Nach Protesten im Jahr 1990 wurde der TIPNIS offiziell zu einem indigenen Territorium erklärt. Darin leben die Amazonas-Völker Yuracaré, Chimán und die Moxeño Trinitarios. In den letzten Jahren kamen jedoch zunehmend interne Migrantinnen und Migranten in den TIPNIS, wobei die neu angesiedelten Familien im Süden des Naturschutzgebietes vornehmlich von der Kokaproduktion leben. Diese meist aus dem Hochland stammenden Quechua- und Aymara-Familien unterstützen mehrheitlich den Straßenbau. Die Auseinandersetzung um TIPNIS zeigt damit, dass neben dem Konflikt um konkurrierende Entwicklungsmodelle zwischen Staat und den indigenen (Amazonas-)Völkern ein weiterer zwischen unterschiedlichen indigen-ländlichen Gruppen besteht.

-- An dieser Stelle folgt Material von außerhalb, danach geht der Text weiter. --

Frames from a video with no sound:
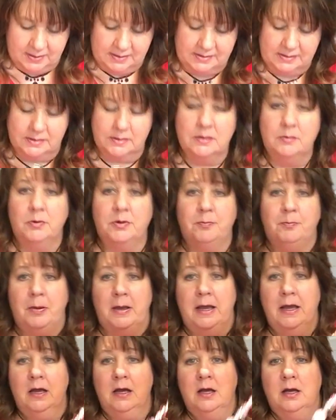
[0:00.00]
this with
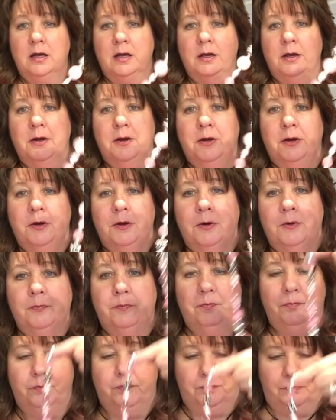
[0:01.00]
pink,
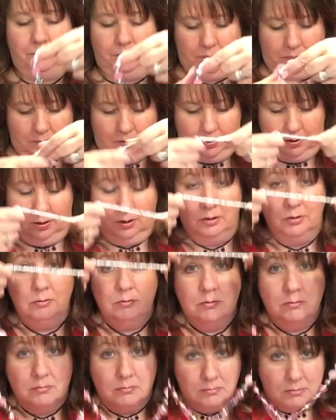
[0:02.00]
you know,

Der Konflikt erreichte seinen Höhepunkt im Herbst 2011 und führte vorerst zum Stopp des Projekts. Zuvor hatte die „plurinationale legislative Versammlung“ Boliviens einem Kredit der brasilia­nischen Entwicklungsbank Banco Nacional de Desenvolvimento Econômico e Social (BNDES) zum Bau der Schnellstraße zugestimmt, und Maschinen zur Konstruktion der Straße waren bereits geliefert worden. Die Bewohner des Nationalparks waren zuvor nicht konsultiert worden – entgegen dem in der Verfassung verankerten Recht der indigenen Völker Boliviens auf vorhergehende Konsultationsverfahren bei Maßnahmen, die sie betreffen. Auch fehlte ein vorgeschriebenes Umweltgutachten.

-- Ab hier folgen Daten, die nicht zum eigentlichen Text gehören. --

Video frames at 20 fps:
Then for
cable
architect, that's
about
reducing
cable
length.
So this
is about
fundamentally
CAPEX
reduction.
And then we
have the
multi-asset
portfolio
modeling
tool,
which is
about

Der Zusammenhang zwischen der Ausweitung von Erdgas- und Erdölaktivitäten in Bolivien und dem Bau der Schnellstraße durch indigene Territorien ist nicht sofort ersichtlich. Der Schnellstraßenbau ist ein Teil der Infrastrukturprojekte zur regionalen Integration Südamerikas (IIRSA), die das Amazonastiefland mit den Anden verbinden sollen. Entgegen der bestehenden Umweltgesetzgebung wurden zudem im Jahr 2007 und 2008 Konzessionen zur Erdgasproduktion im TIPNIS vergeben, eine davon bezeichnenderweise an ein gemeinsames Projekt zwischen der bolivianischen YPFB und dem brasilianischen Ölriesen PETROBRAS.

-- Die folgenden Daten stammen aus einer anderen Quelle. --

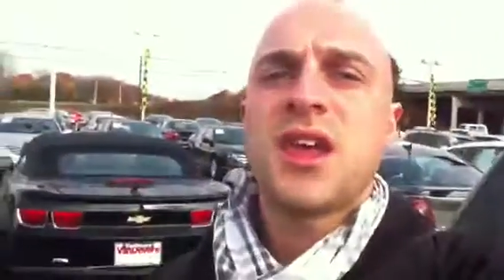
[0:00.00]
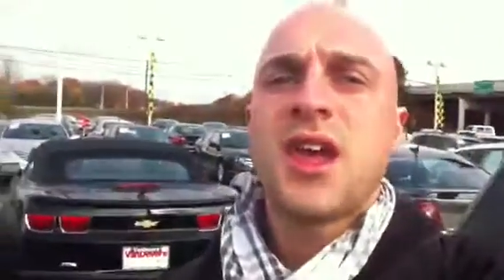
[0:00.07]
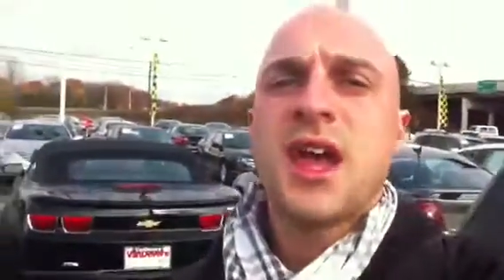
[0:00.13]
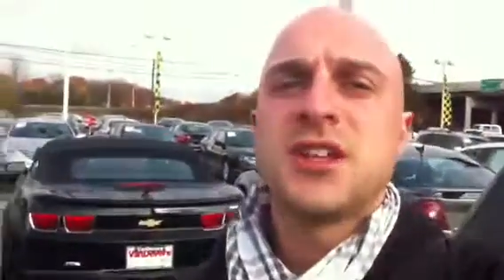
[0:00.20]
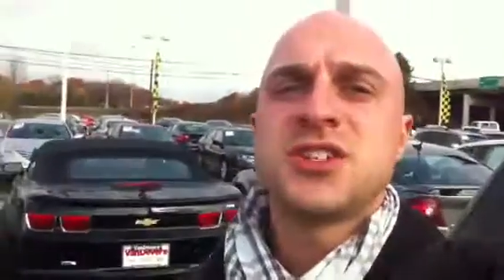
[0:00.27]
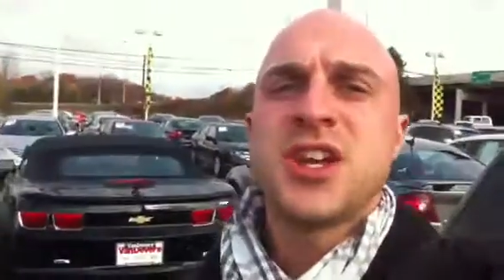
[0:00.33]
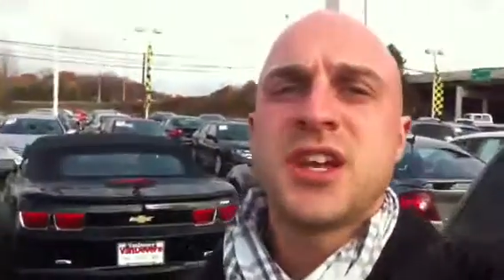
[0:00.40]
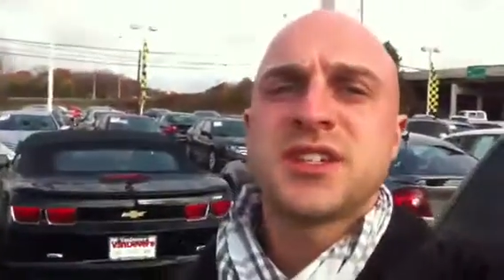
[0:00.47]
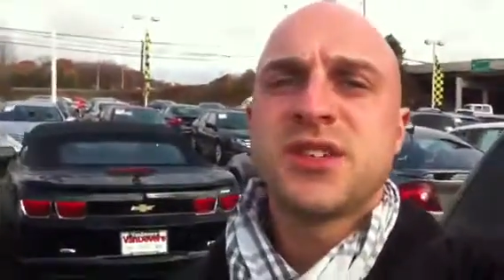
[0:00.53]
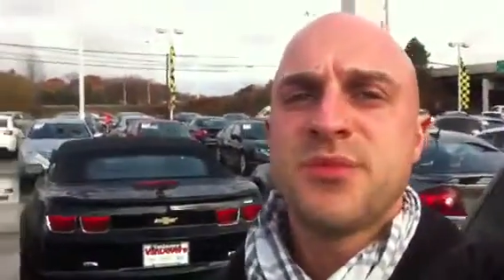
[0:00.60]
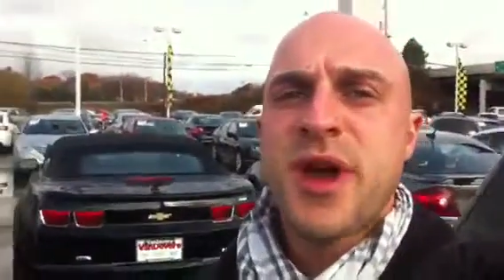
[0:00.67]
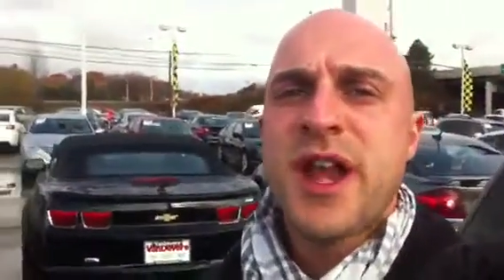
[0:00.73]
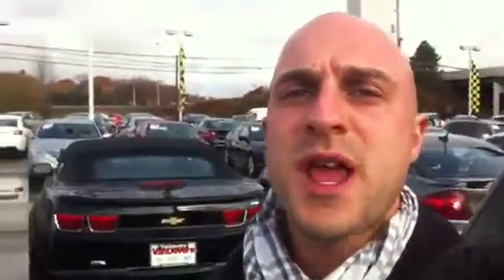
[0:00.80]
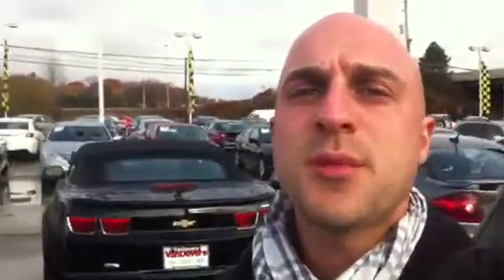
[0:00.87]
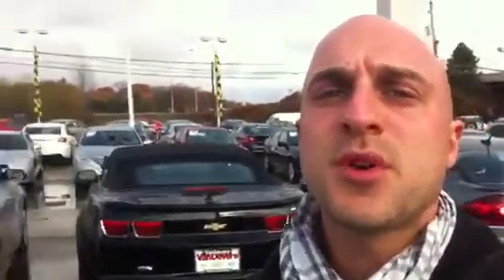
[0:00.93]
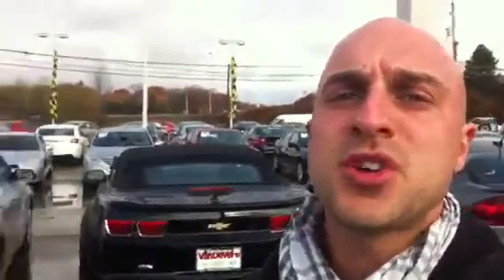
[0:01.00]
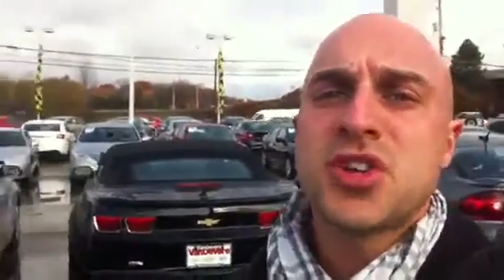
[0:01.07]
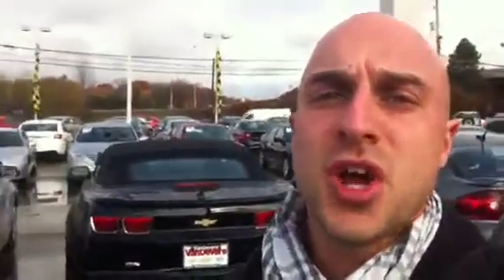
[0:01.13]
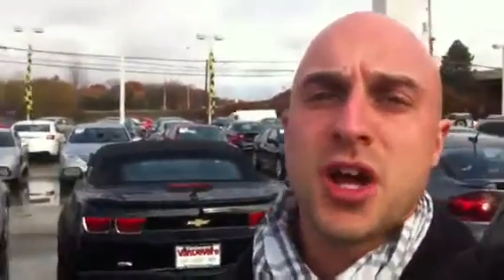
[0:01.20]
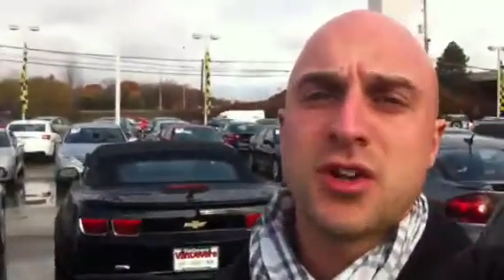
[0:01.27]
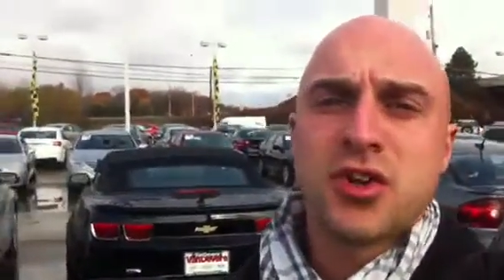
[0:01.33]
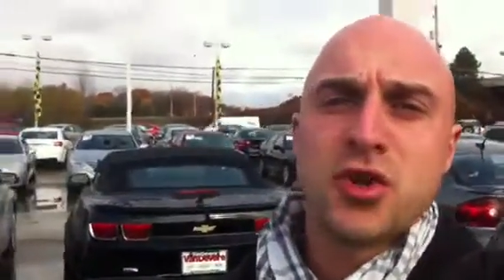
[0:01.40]
Again, Jason, my name is
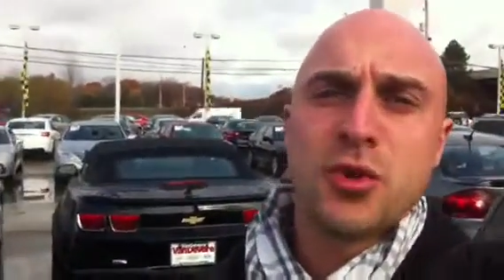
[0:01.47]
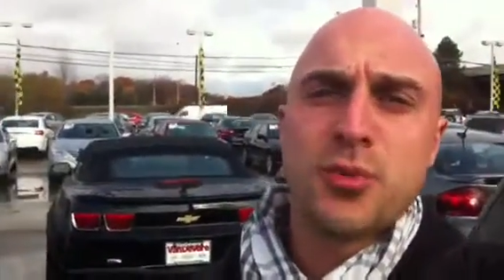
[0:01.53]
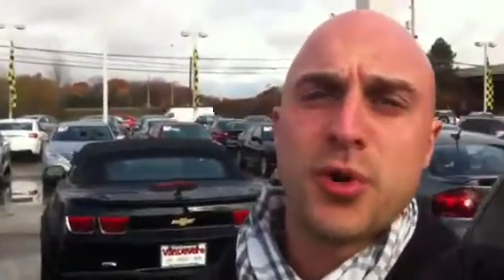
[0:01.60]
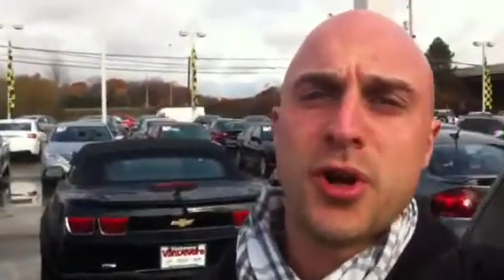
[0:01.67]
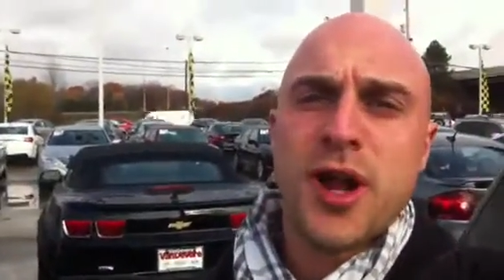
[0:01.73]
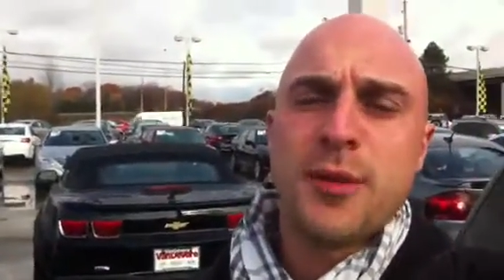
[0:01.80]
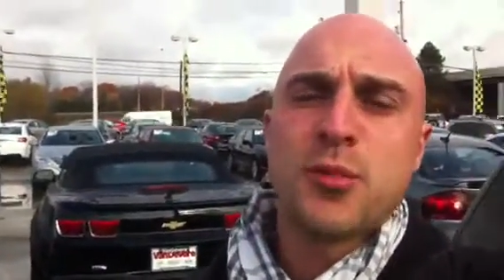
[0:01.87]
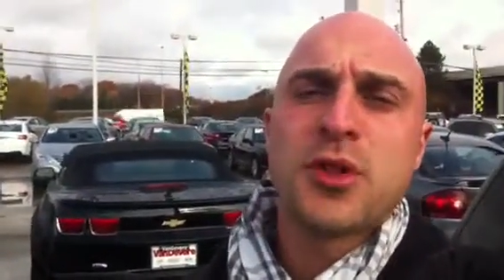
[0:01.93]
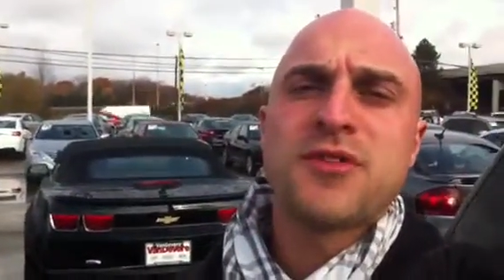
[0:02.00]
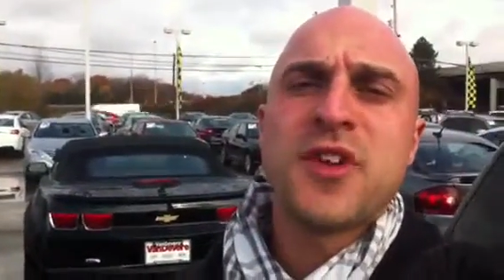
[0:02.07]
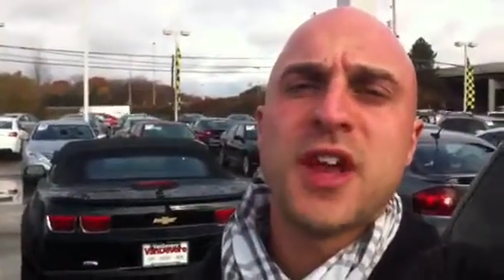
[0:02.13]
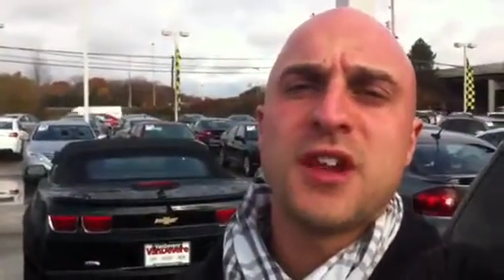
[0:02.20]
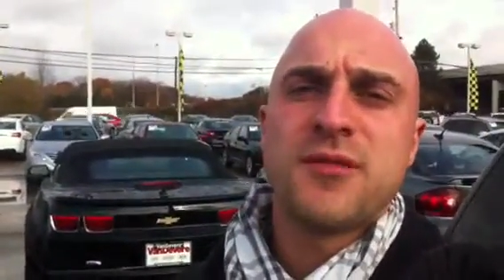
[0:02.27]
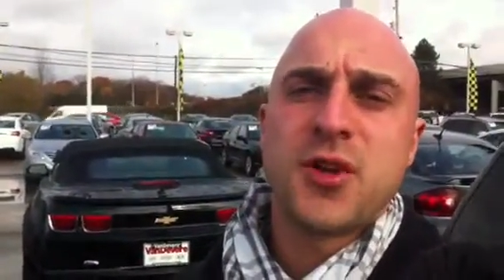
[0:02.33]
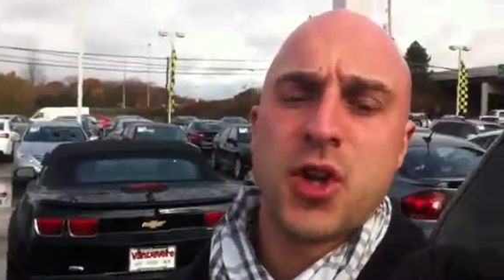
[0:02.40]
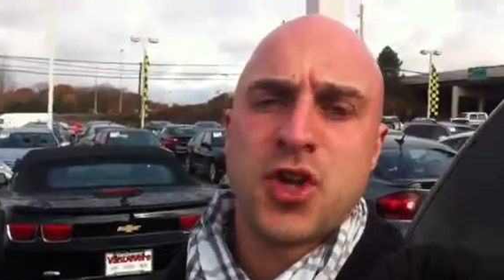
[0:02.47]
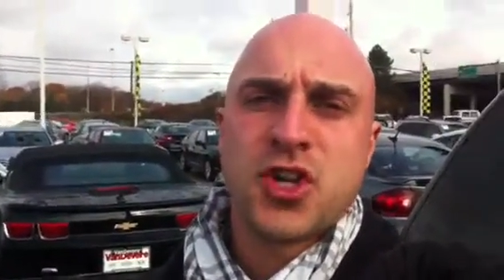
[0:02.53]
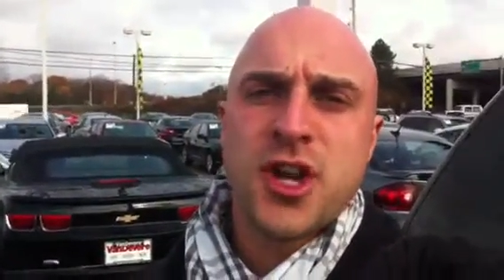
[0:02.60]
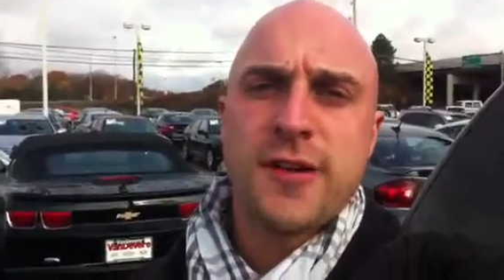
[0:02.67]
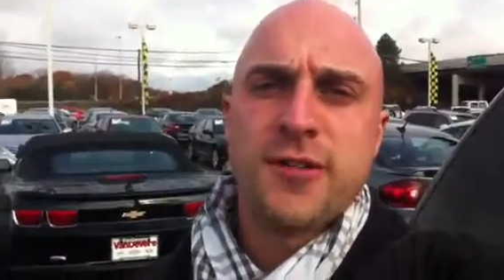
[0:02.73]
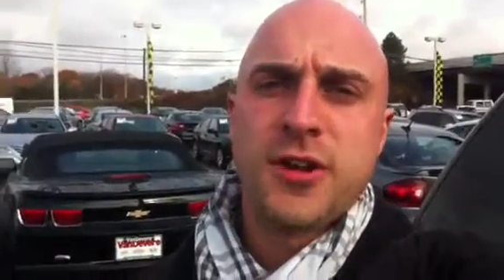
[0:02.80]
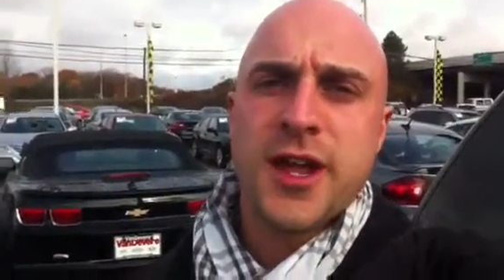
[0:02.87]
Sean Cooper, and I'm with VanDevere
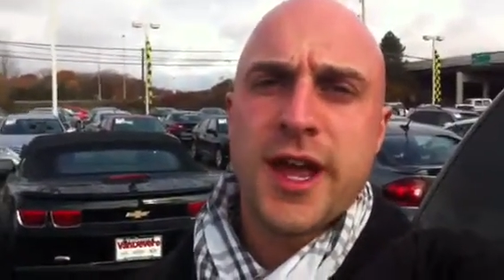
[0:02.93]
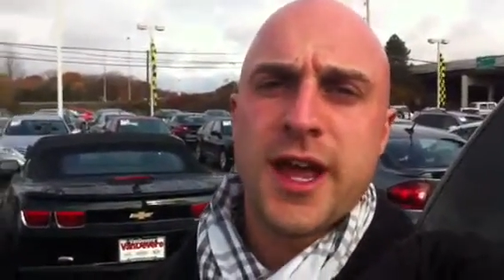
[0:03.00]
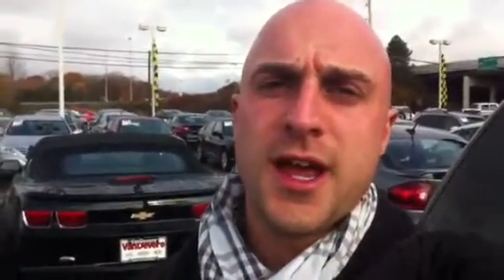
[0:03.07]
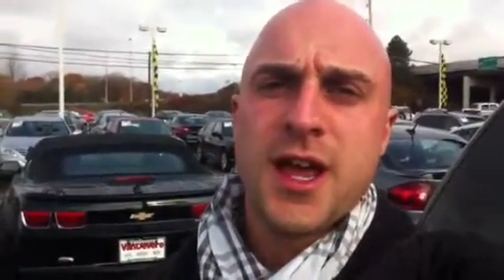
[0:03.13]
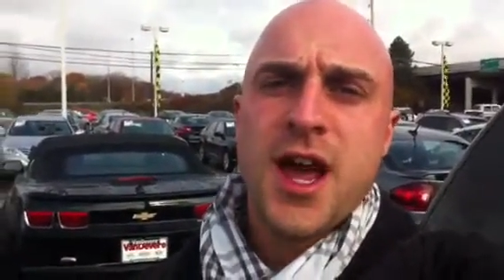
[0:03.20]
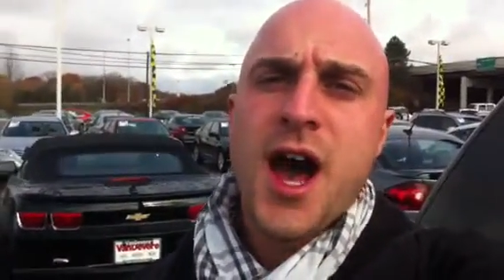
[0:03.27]
Chevrolet.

Infolge der Proteste im September 2011 wurde zunächst ein Gesetz verabschiedet, welches die Unberührbarkeit des Naturschutzgebietes festlegt. Seit einigen Wochen jedoch versucht die bolivianische Regierung nun ein Konsultationsverfahren mit den lokalen indigenen Gemeinschaften in Gang zu setzen. Dahinter steht vermutlich die Hoffnung, den Straßenbau – und eventuell in einem zweiten Schritt die geplante Erdöl- und Erdgasförderung – doch noch in die Praxis umzusetzen.

Vorherige Konsultation

Das Konsultationsrecht indigener Gemeinschaften wird in den Andenländern nicht einheitlich gehandhabt. Es ist in der Konvention 169 der Internationalen Arbeitsorganisation (ILO) über die Rechte indigener Gemeinschaften festgeschrieben, doch vielfach mangelt es noch an nationalen Ausführungsbestimmungen. Als erstes Land in Lateinamerika hat Peru im September 2011 ein Konsultationsgesetz in Kraft gesetzt. In Bolivien steht eine solche Verankerung des Konsultationsrechts in der nationalen Gesetzgebung noch aus. Wie aber auch in anderen Ländern – zum Beispiel Kolumbien und Mexiko – arbeitet die bolivianische Legislative derzeit an einem eigenen Gesetz über vorherge­hende Konsultationsverfahren. Bislang wurde die konkrete Umsetzung von Konsultationen im Zusammenhang mit der Erdgasförderung mittels eines 2007 erlassenen Dekrets geregelt.

Seit 2007 wurden in Bolivien 27 Konsultationsprozesse abgeschlossen. Diese beinhalten in vielen Fällen die Einführung zusätzlicher Maßnahmen zur Verbesserung des Umweltschutzes, wie vermehrte Monitoring-Verfahren der Umweltauswirkungen der durchgeführten Projekte. Doch viele dieser Verfahren weisen Defizite auf, wie etwa ungenügende Information oder zu kurze Zeitspannen für echte Dialogprozesse. Hinzu kommt, dass weitreichende Änderungen an der Projektausgestaltung oder gar ein Vetorecht der lokalen Bevölkerung nicht vorgesehen sind. Gerade bei Projekten, bei denen tiefgreifende soziokulturelle Auswirkungen angenommen werden, die die kulturelle Integrität indigener Völker gefährden könnten, sollte jedoch verstärkt über grundlegende Alternativen diskutiert werden.

Die Frage, inwiefern die großflächige Ausbeutung natürlicher (Energie-)Ressourcen mit den Zielen und dem Verfassungsanspruch des „Vivir Bien“ (gutes Leben) vereinbar ist, wird jedenfalls auch in Zukunft im Zentrum gesellschaftlicher und politischer Debatten und Konflikte in Bolivien stehen.